**Your task**:
Copy each entry below unchanged; the images do not go in the copy.

**Input material**:
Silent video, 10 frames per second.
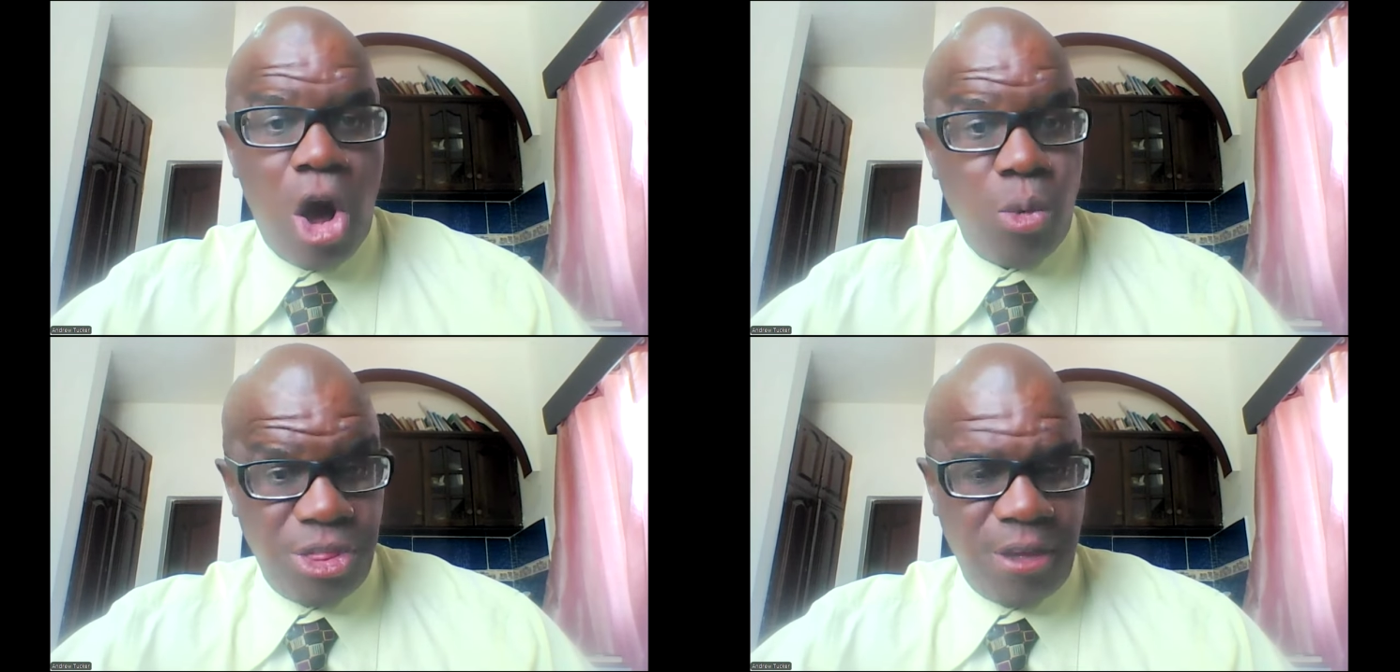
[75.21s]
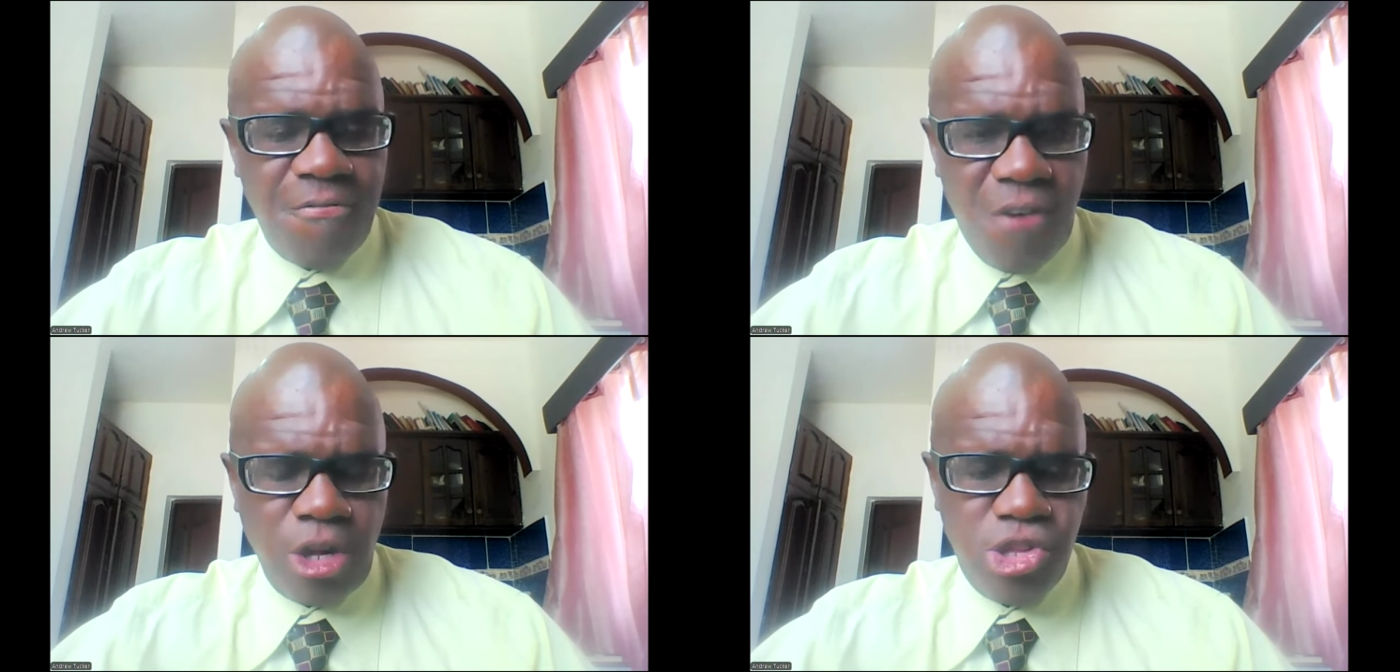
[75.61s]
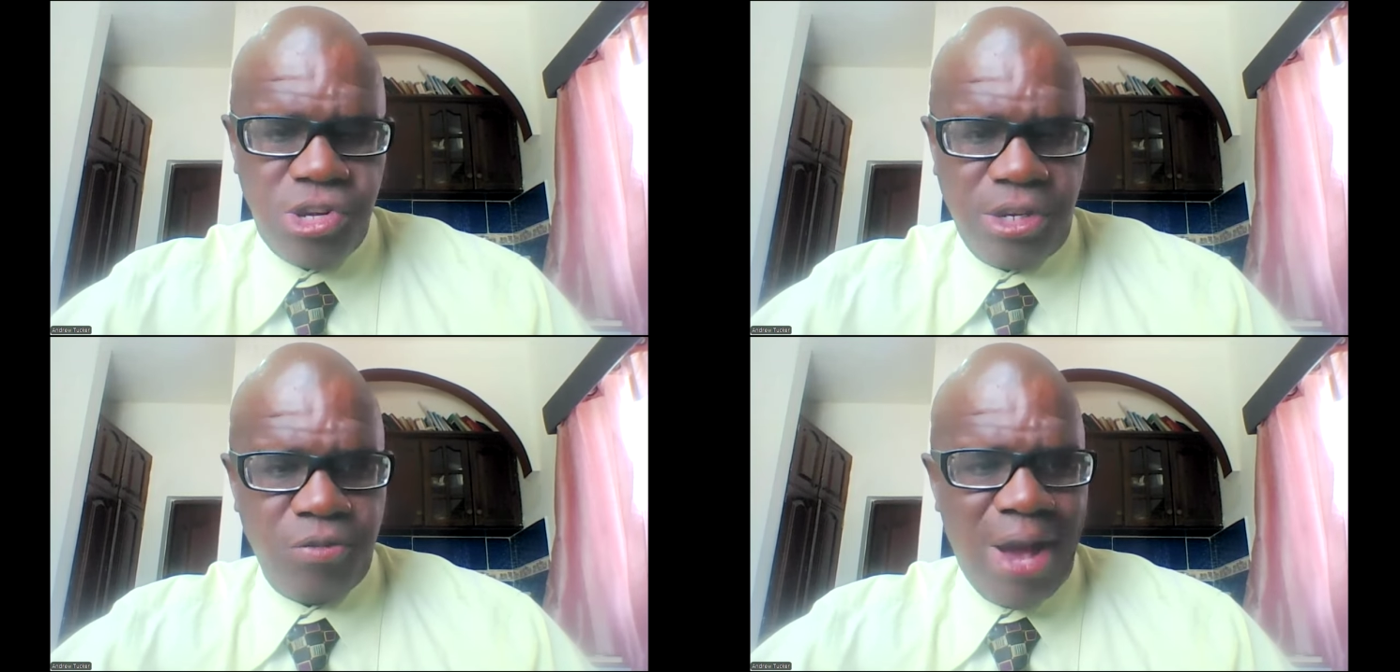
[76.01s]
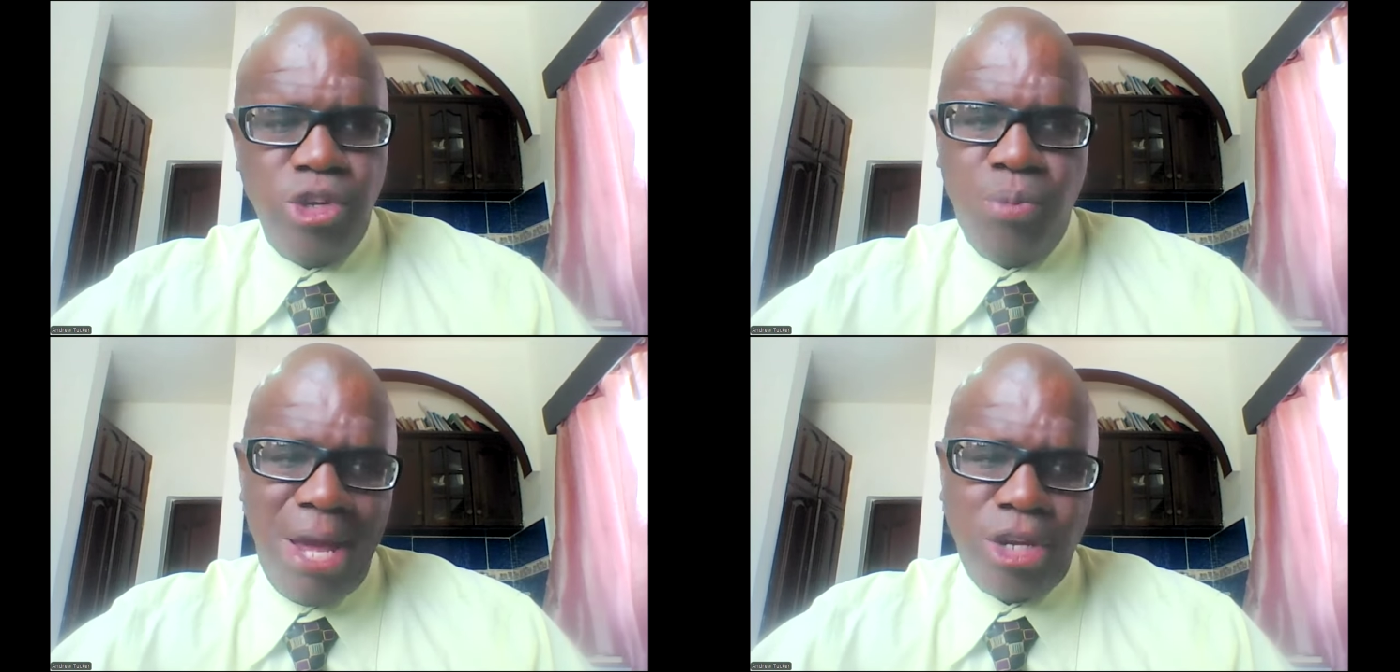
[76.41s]
how they function,
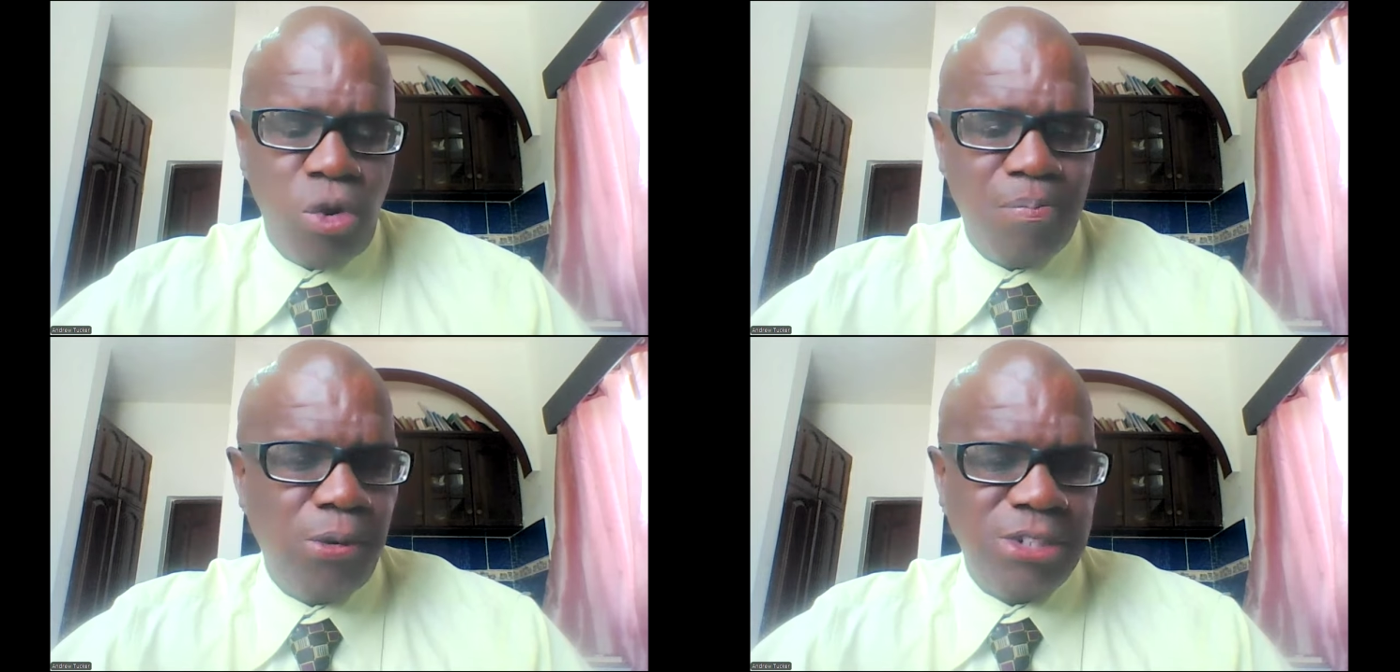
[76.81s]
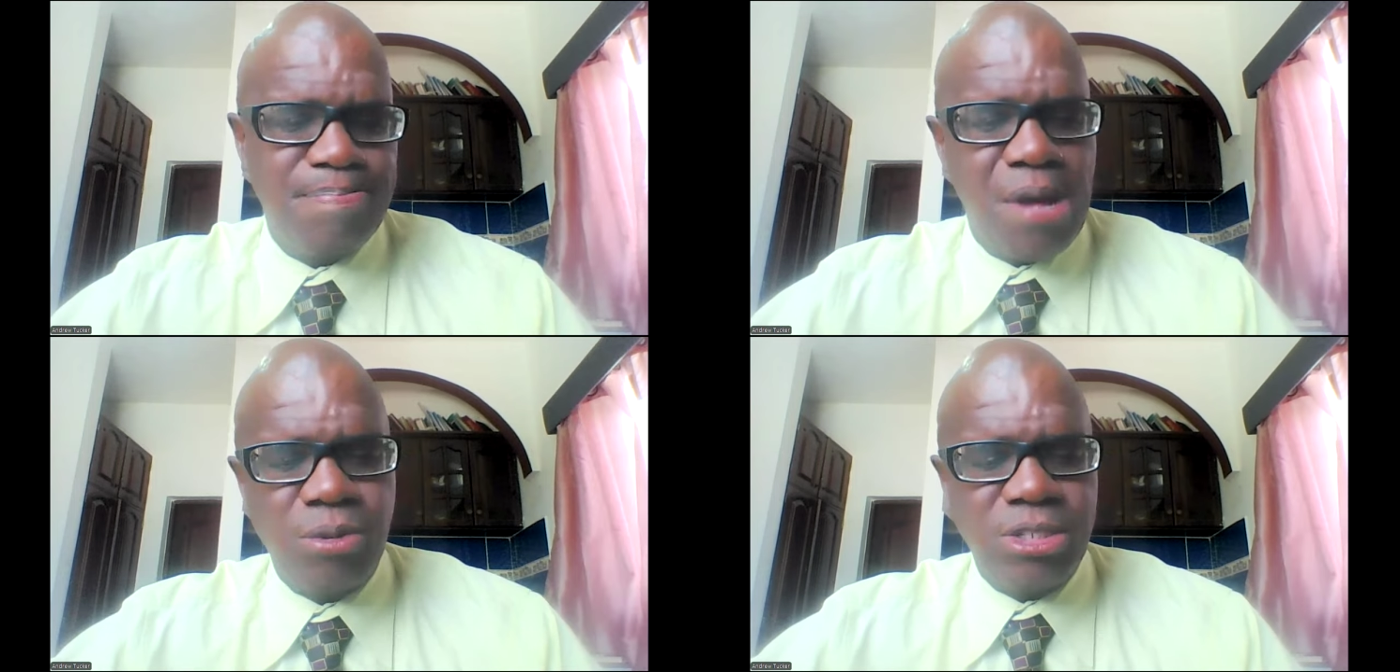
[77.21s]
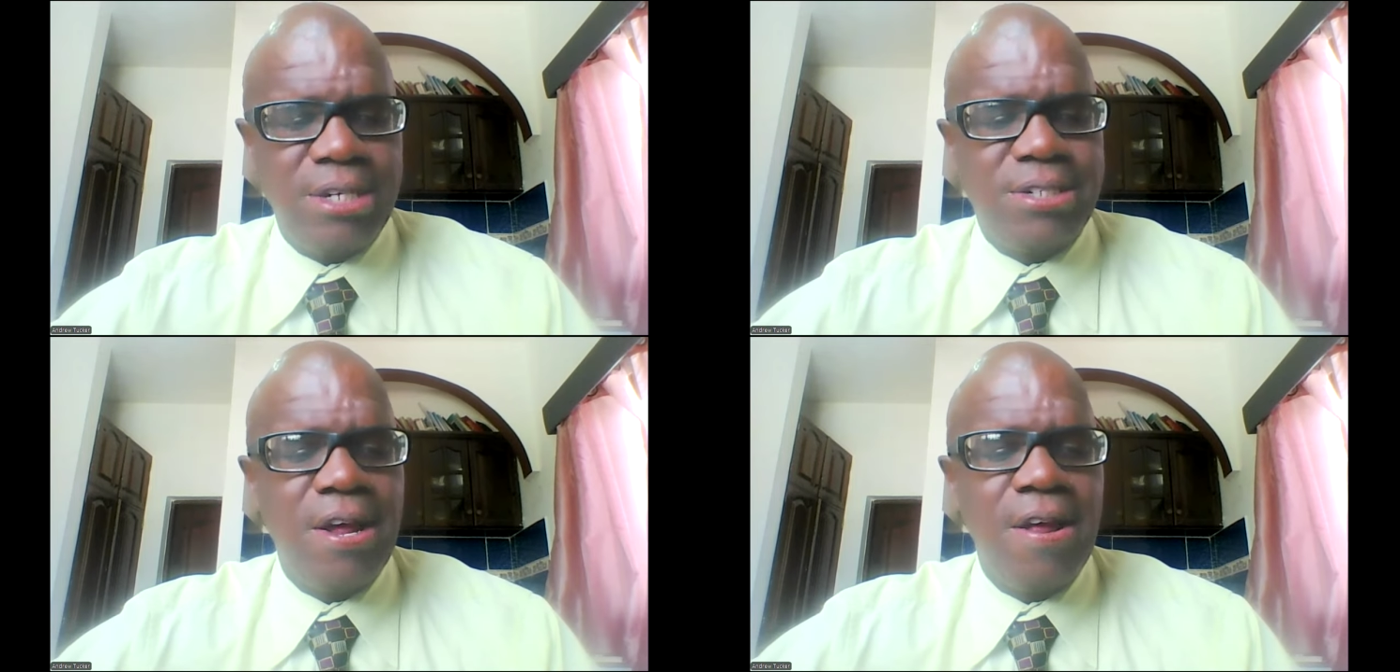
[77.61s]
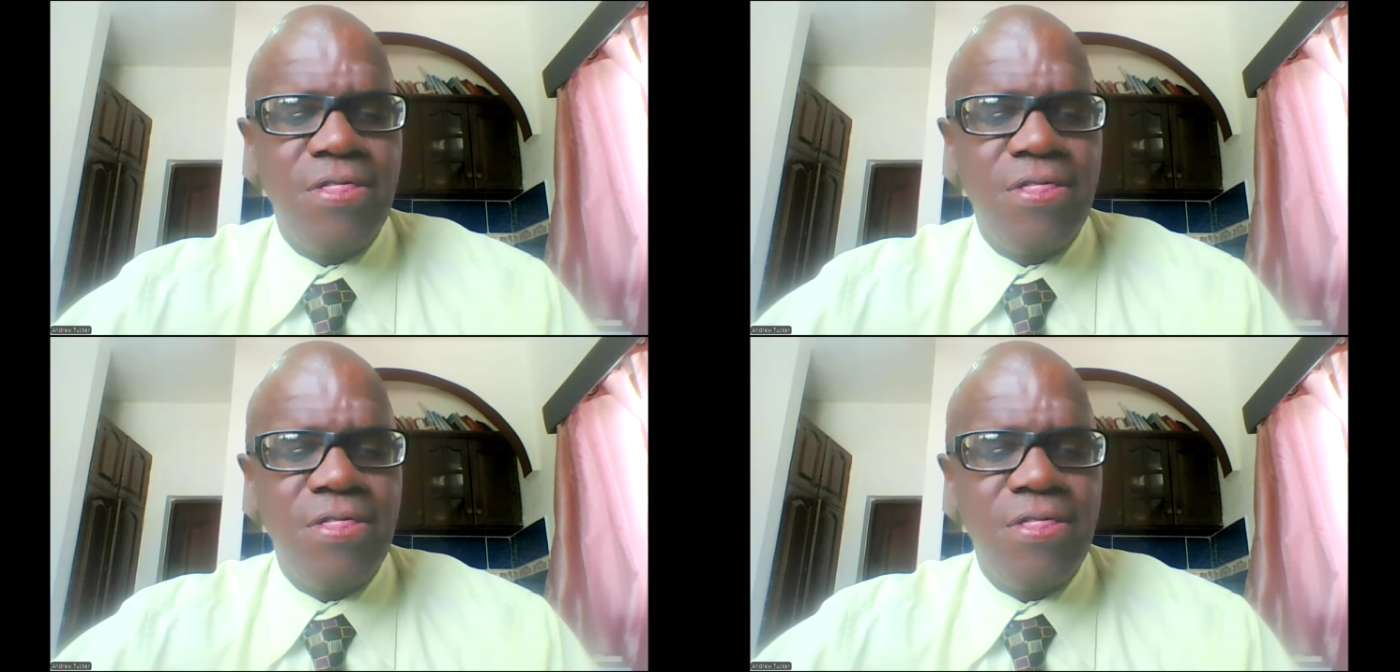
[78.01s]
right? We make no bones about it.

**Task answer**:
Silent video, 10 frames per second.
[75.21s]
[75.61s]
[76.01s]
[76.41s]
how they function,
[76.81s]
[77.21s]
[77.61s]
[78.01s]
right? We make no bones about it.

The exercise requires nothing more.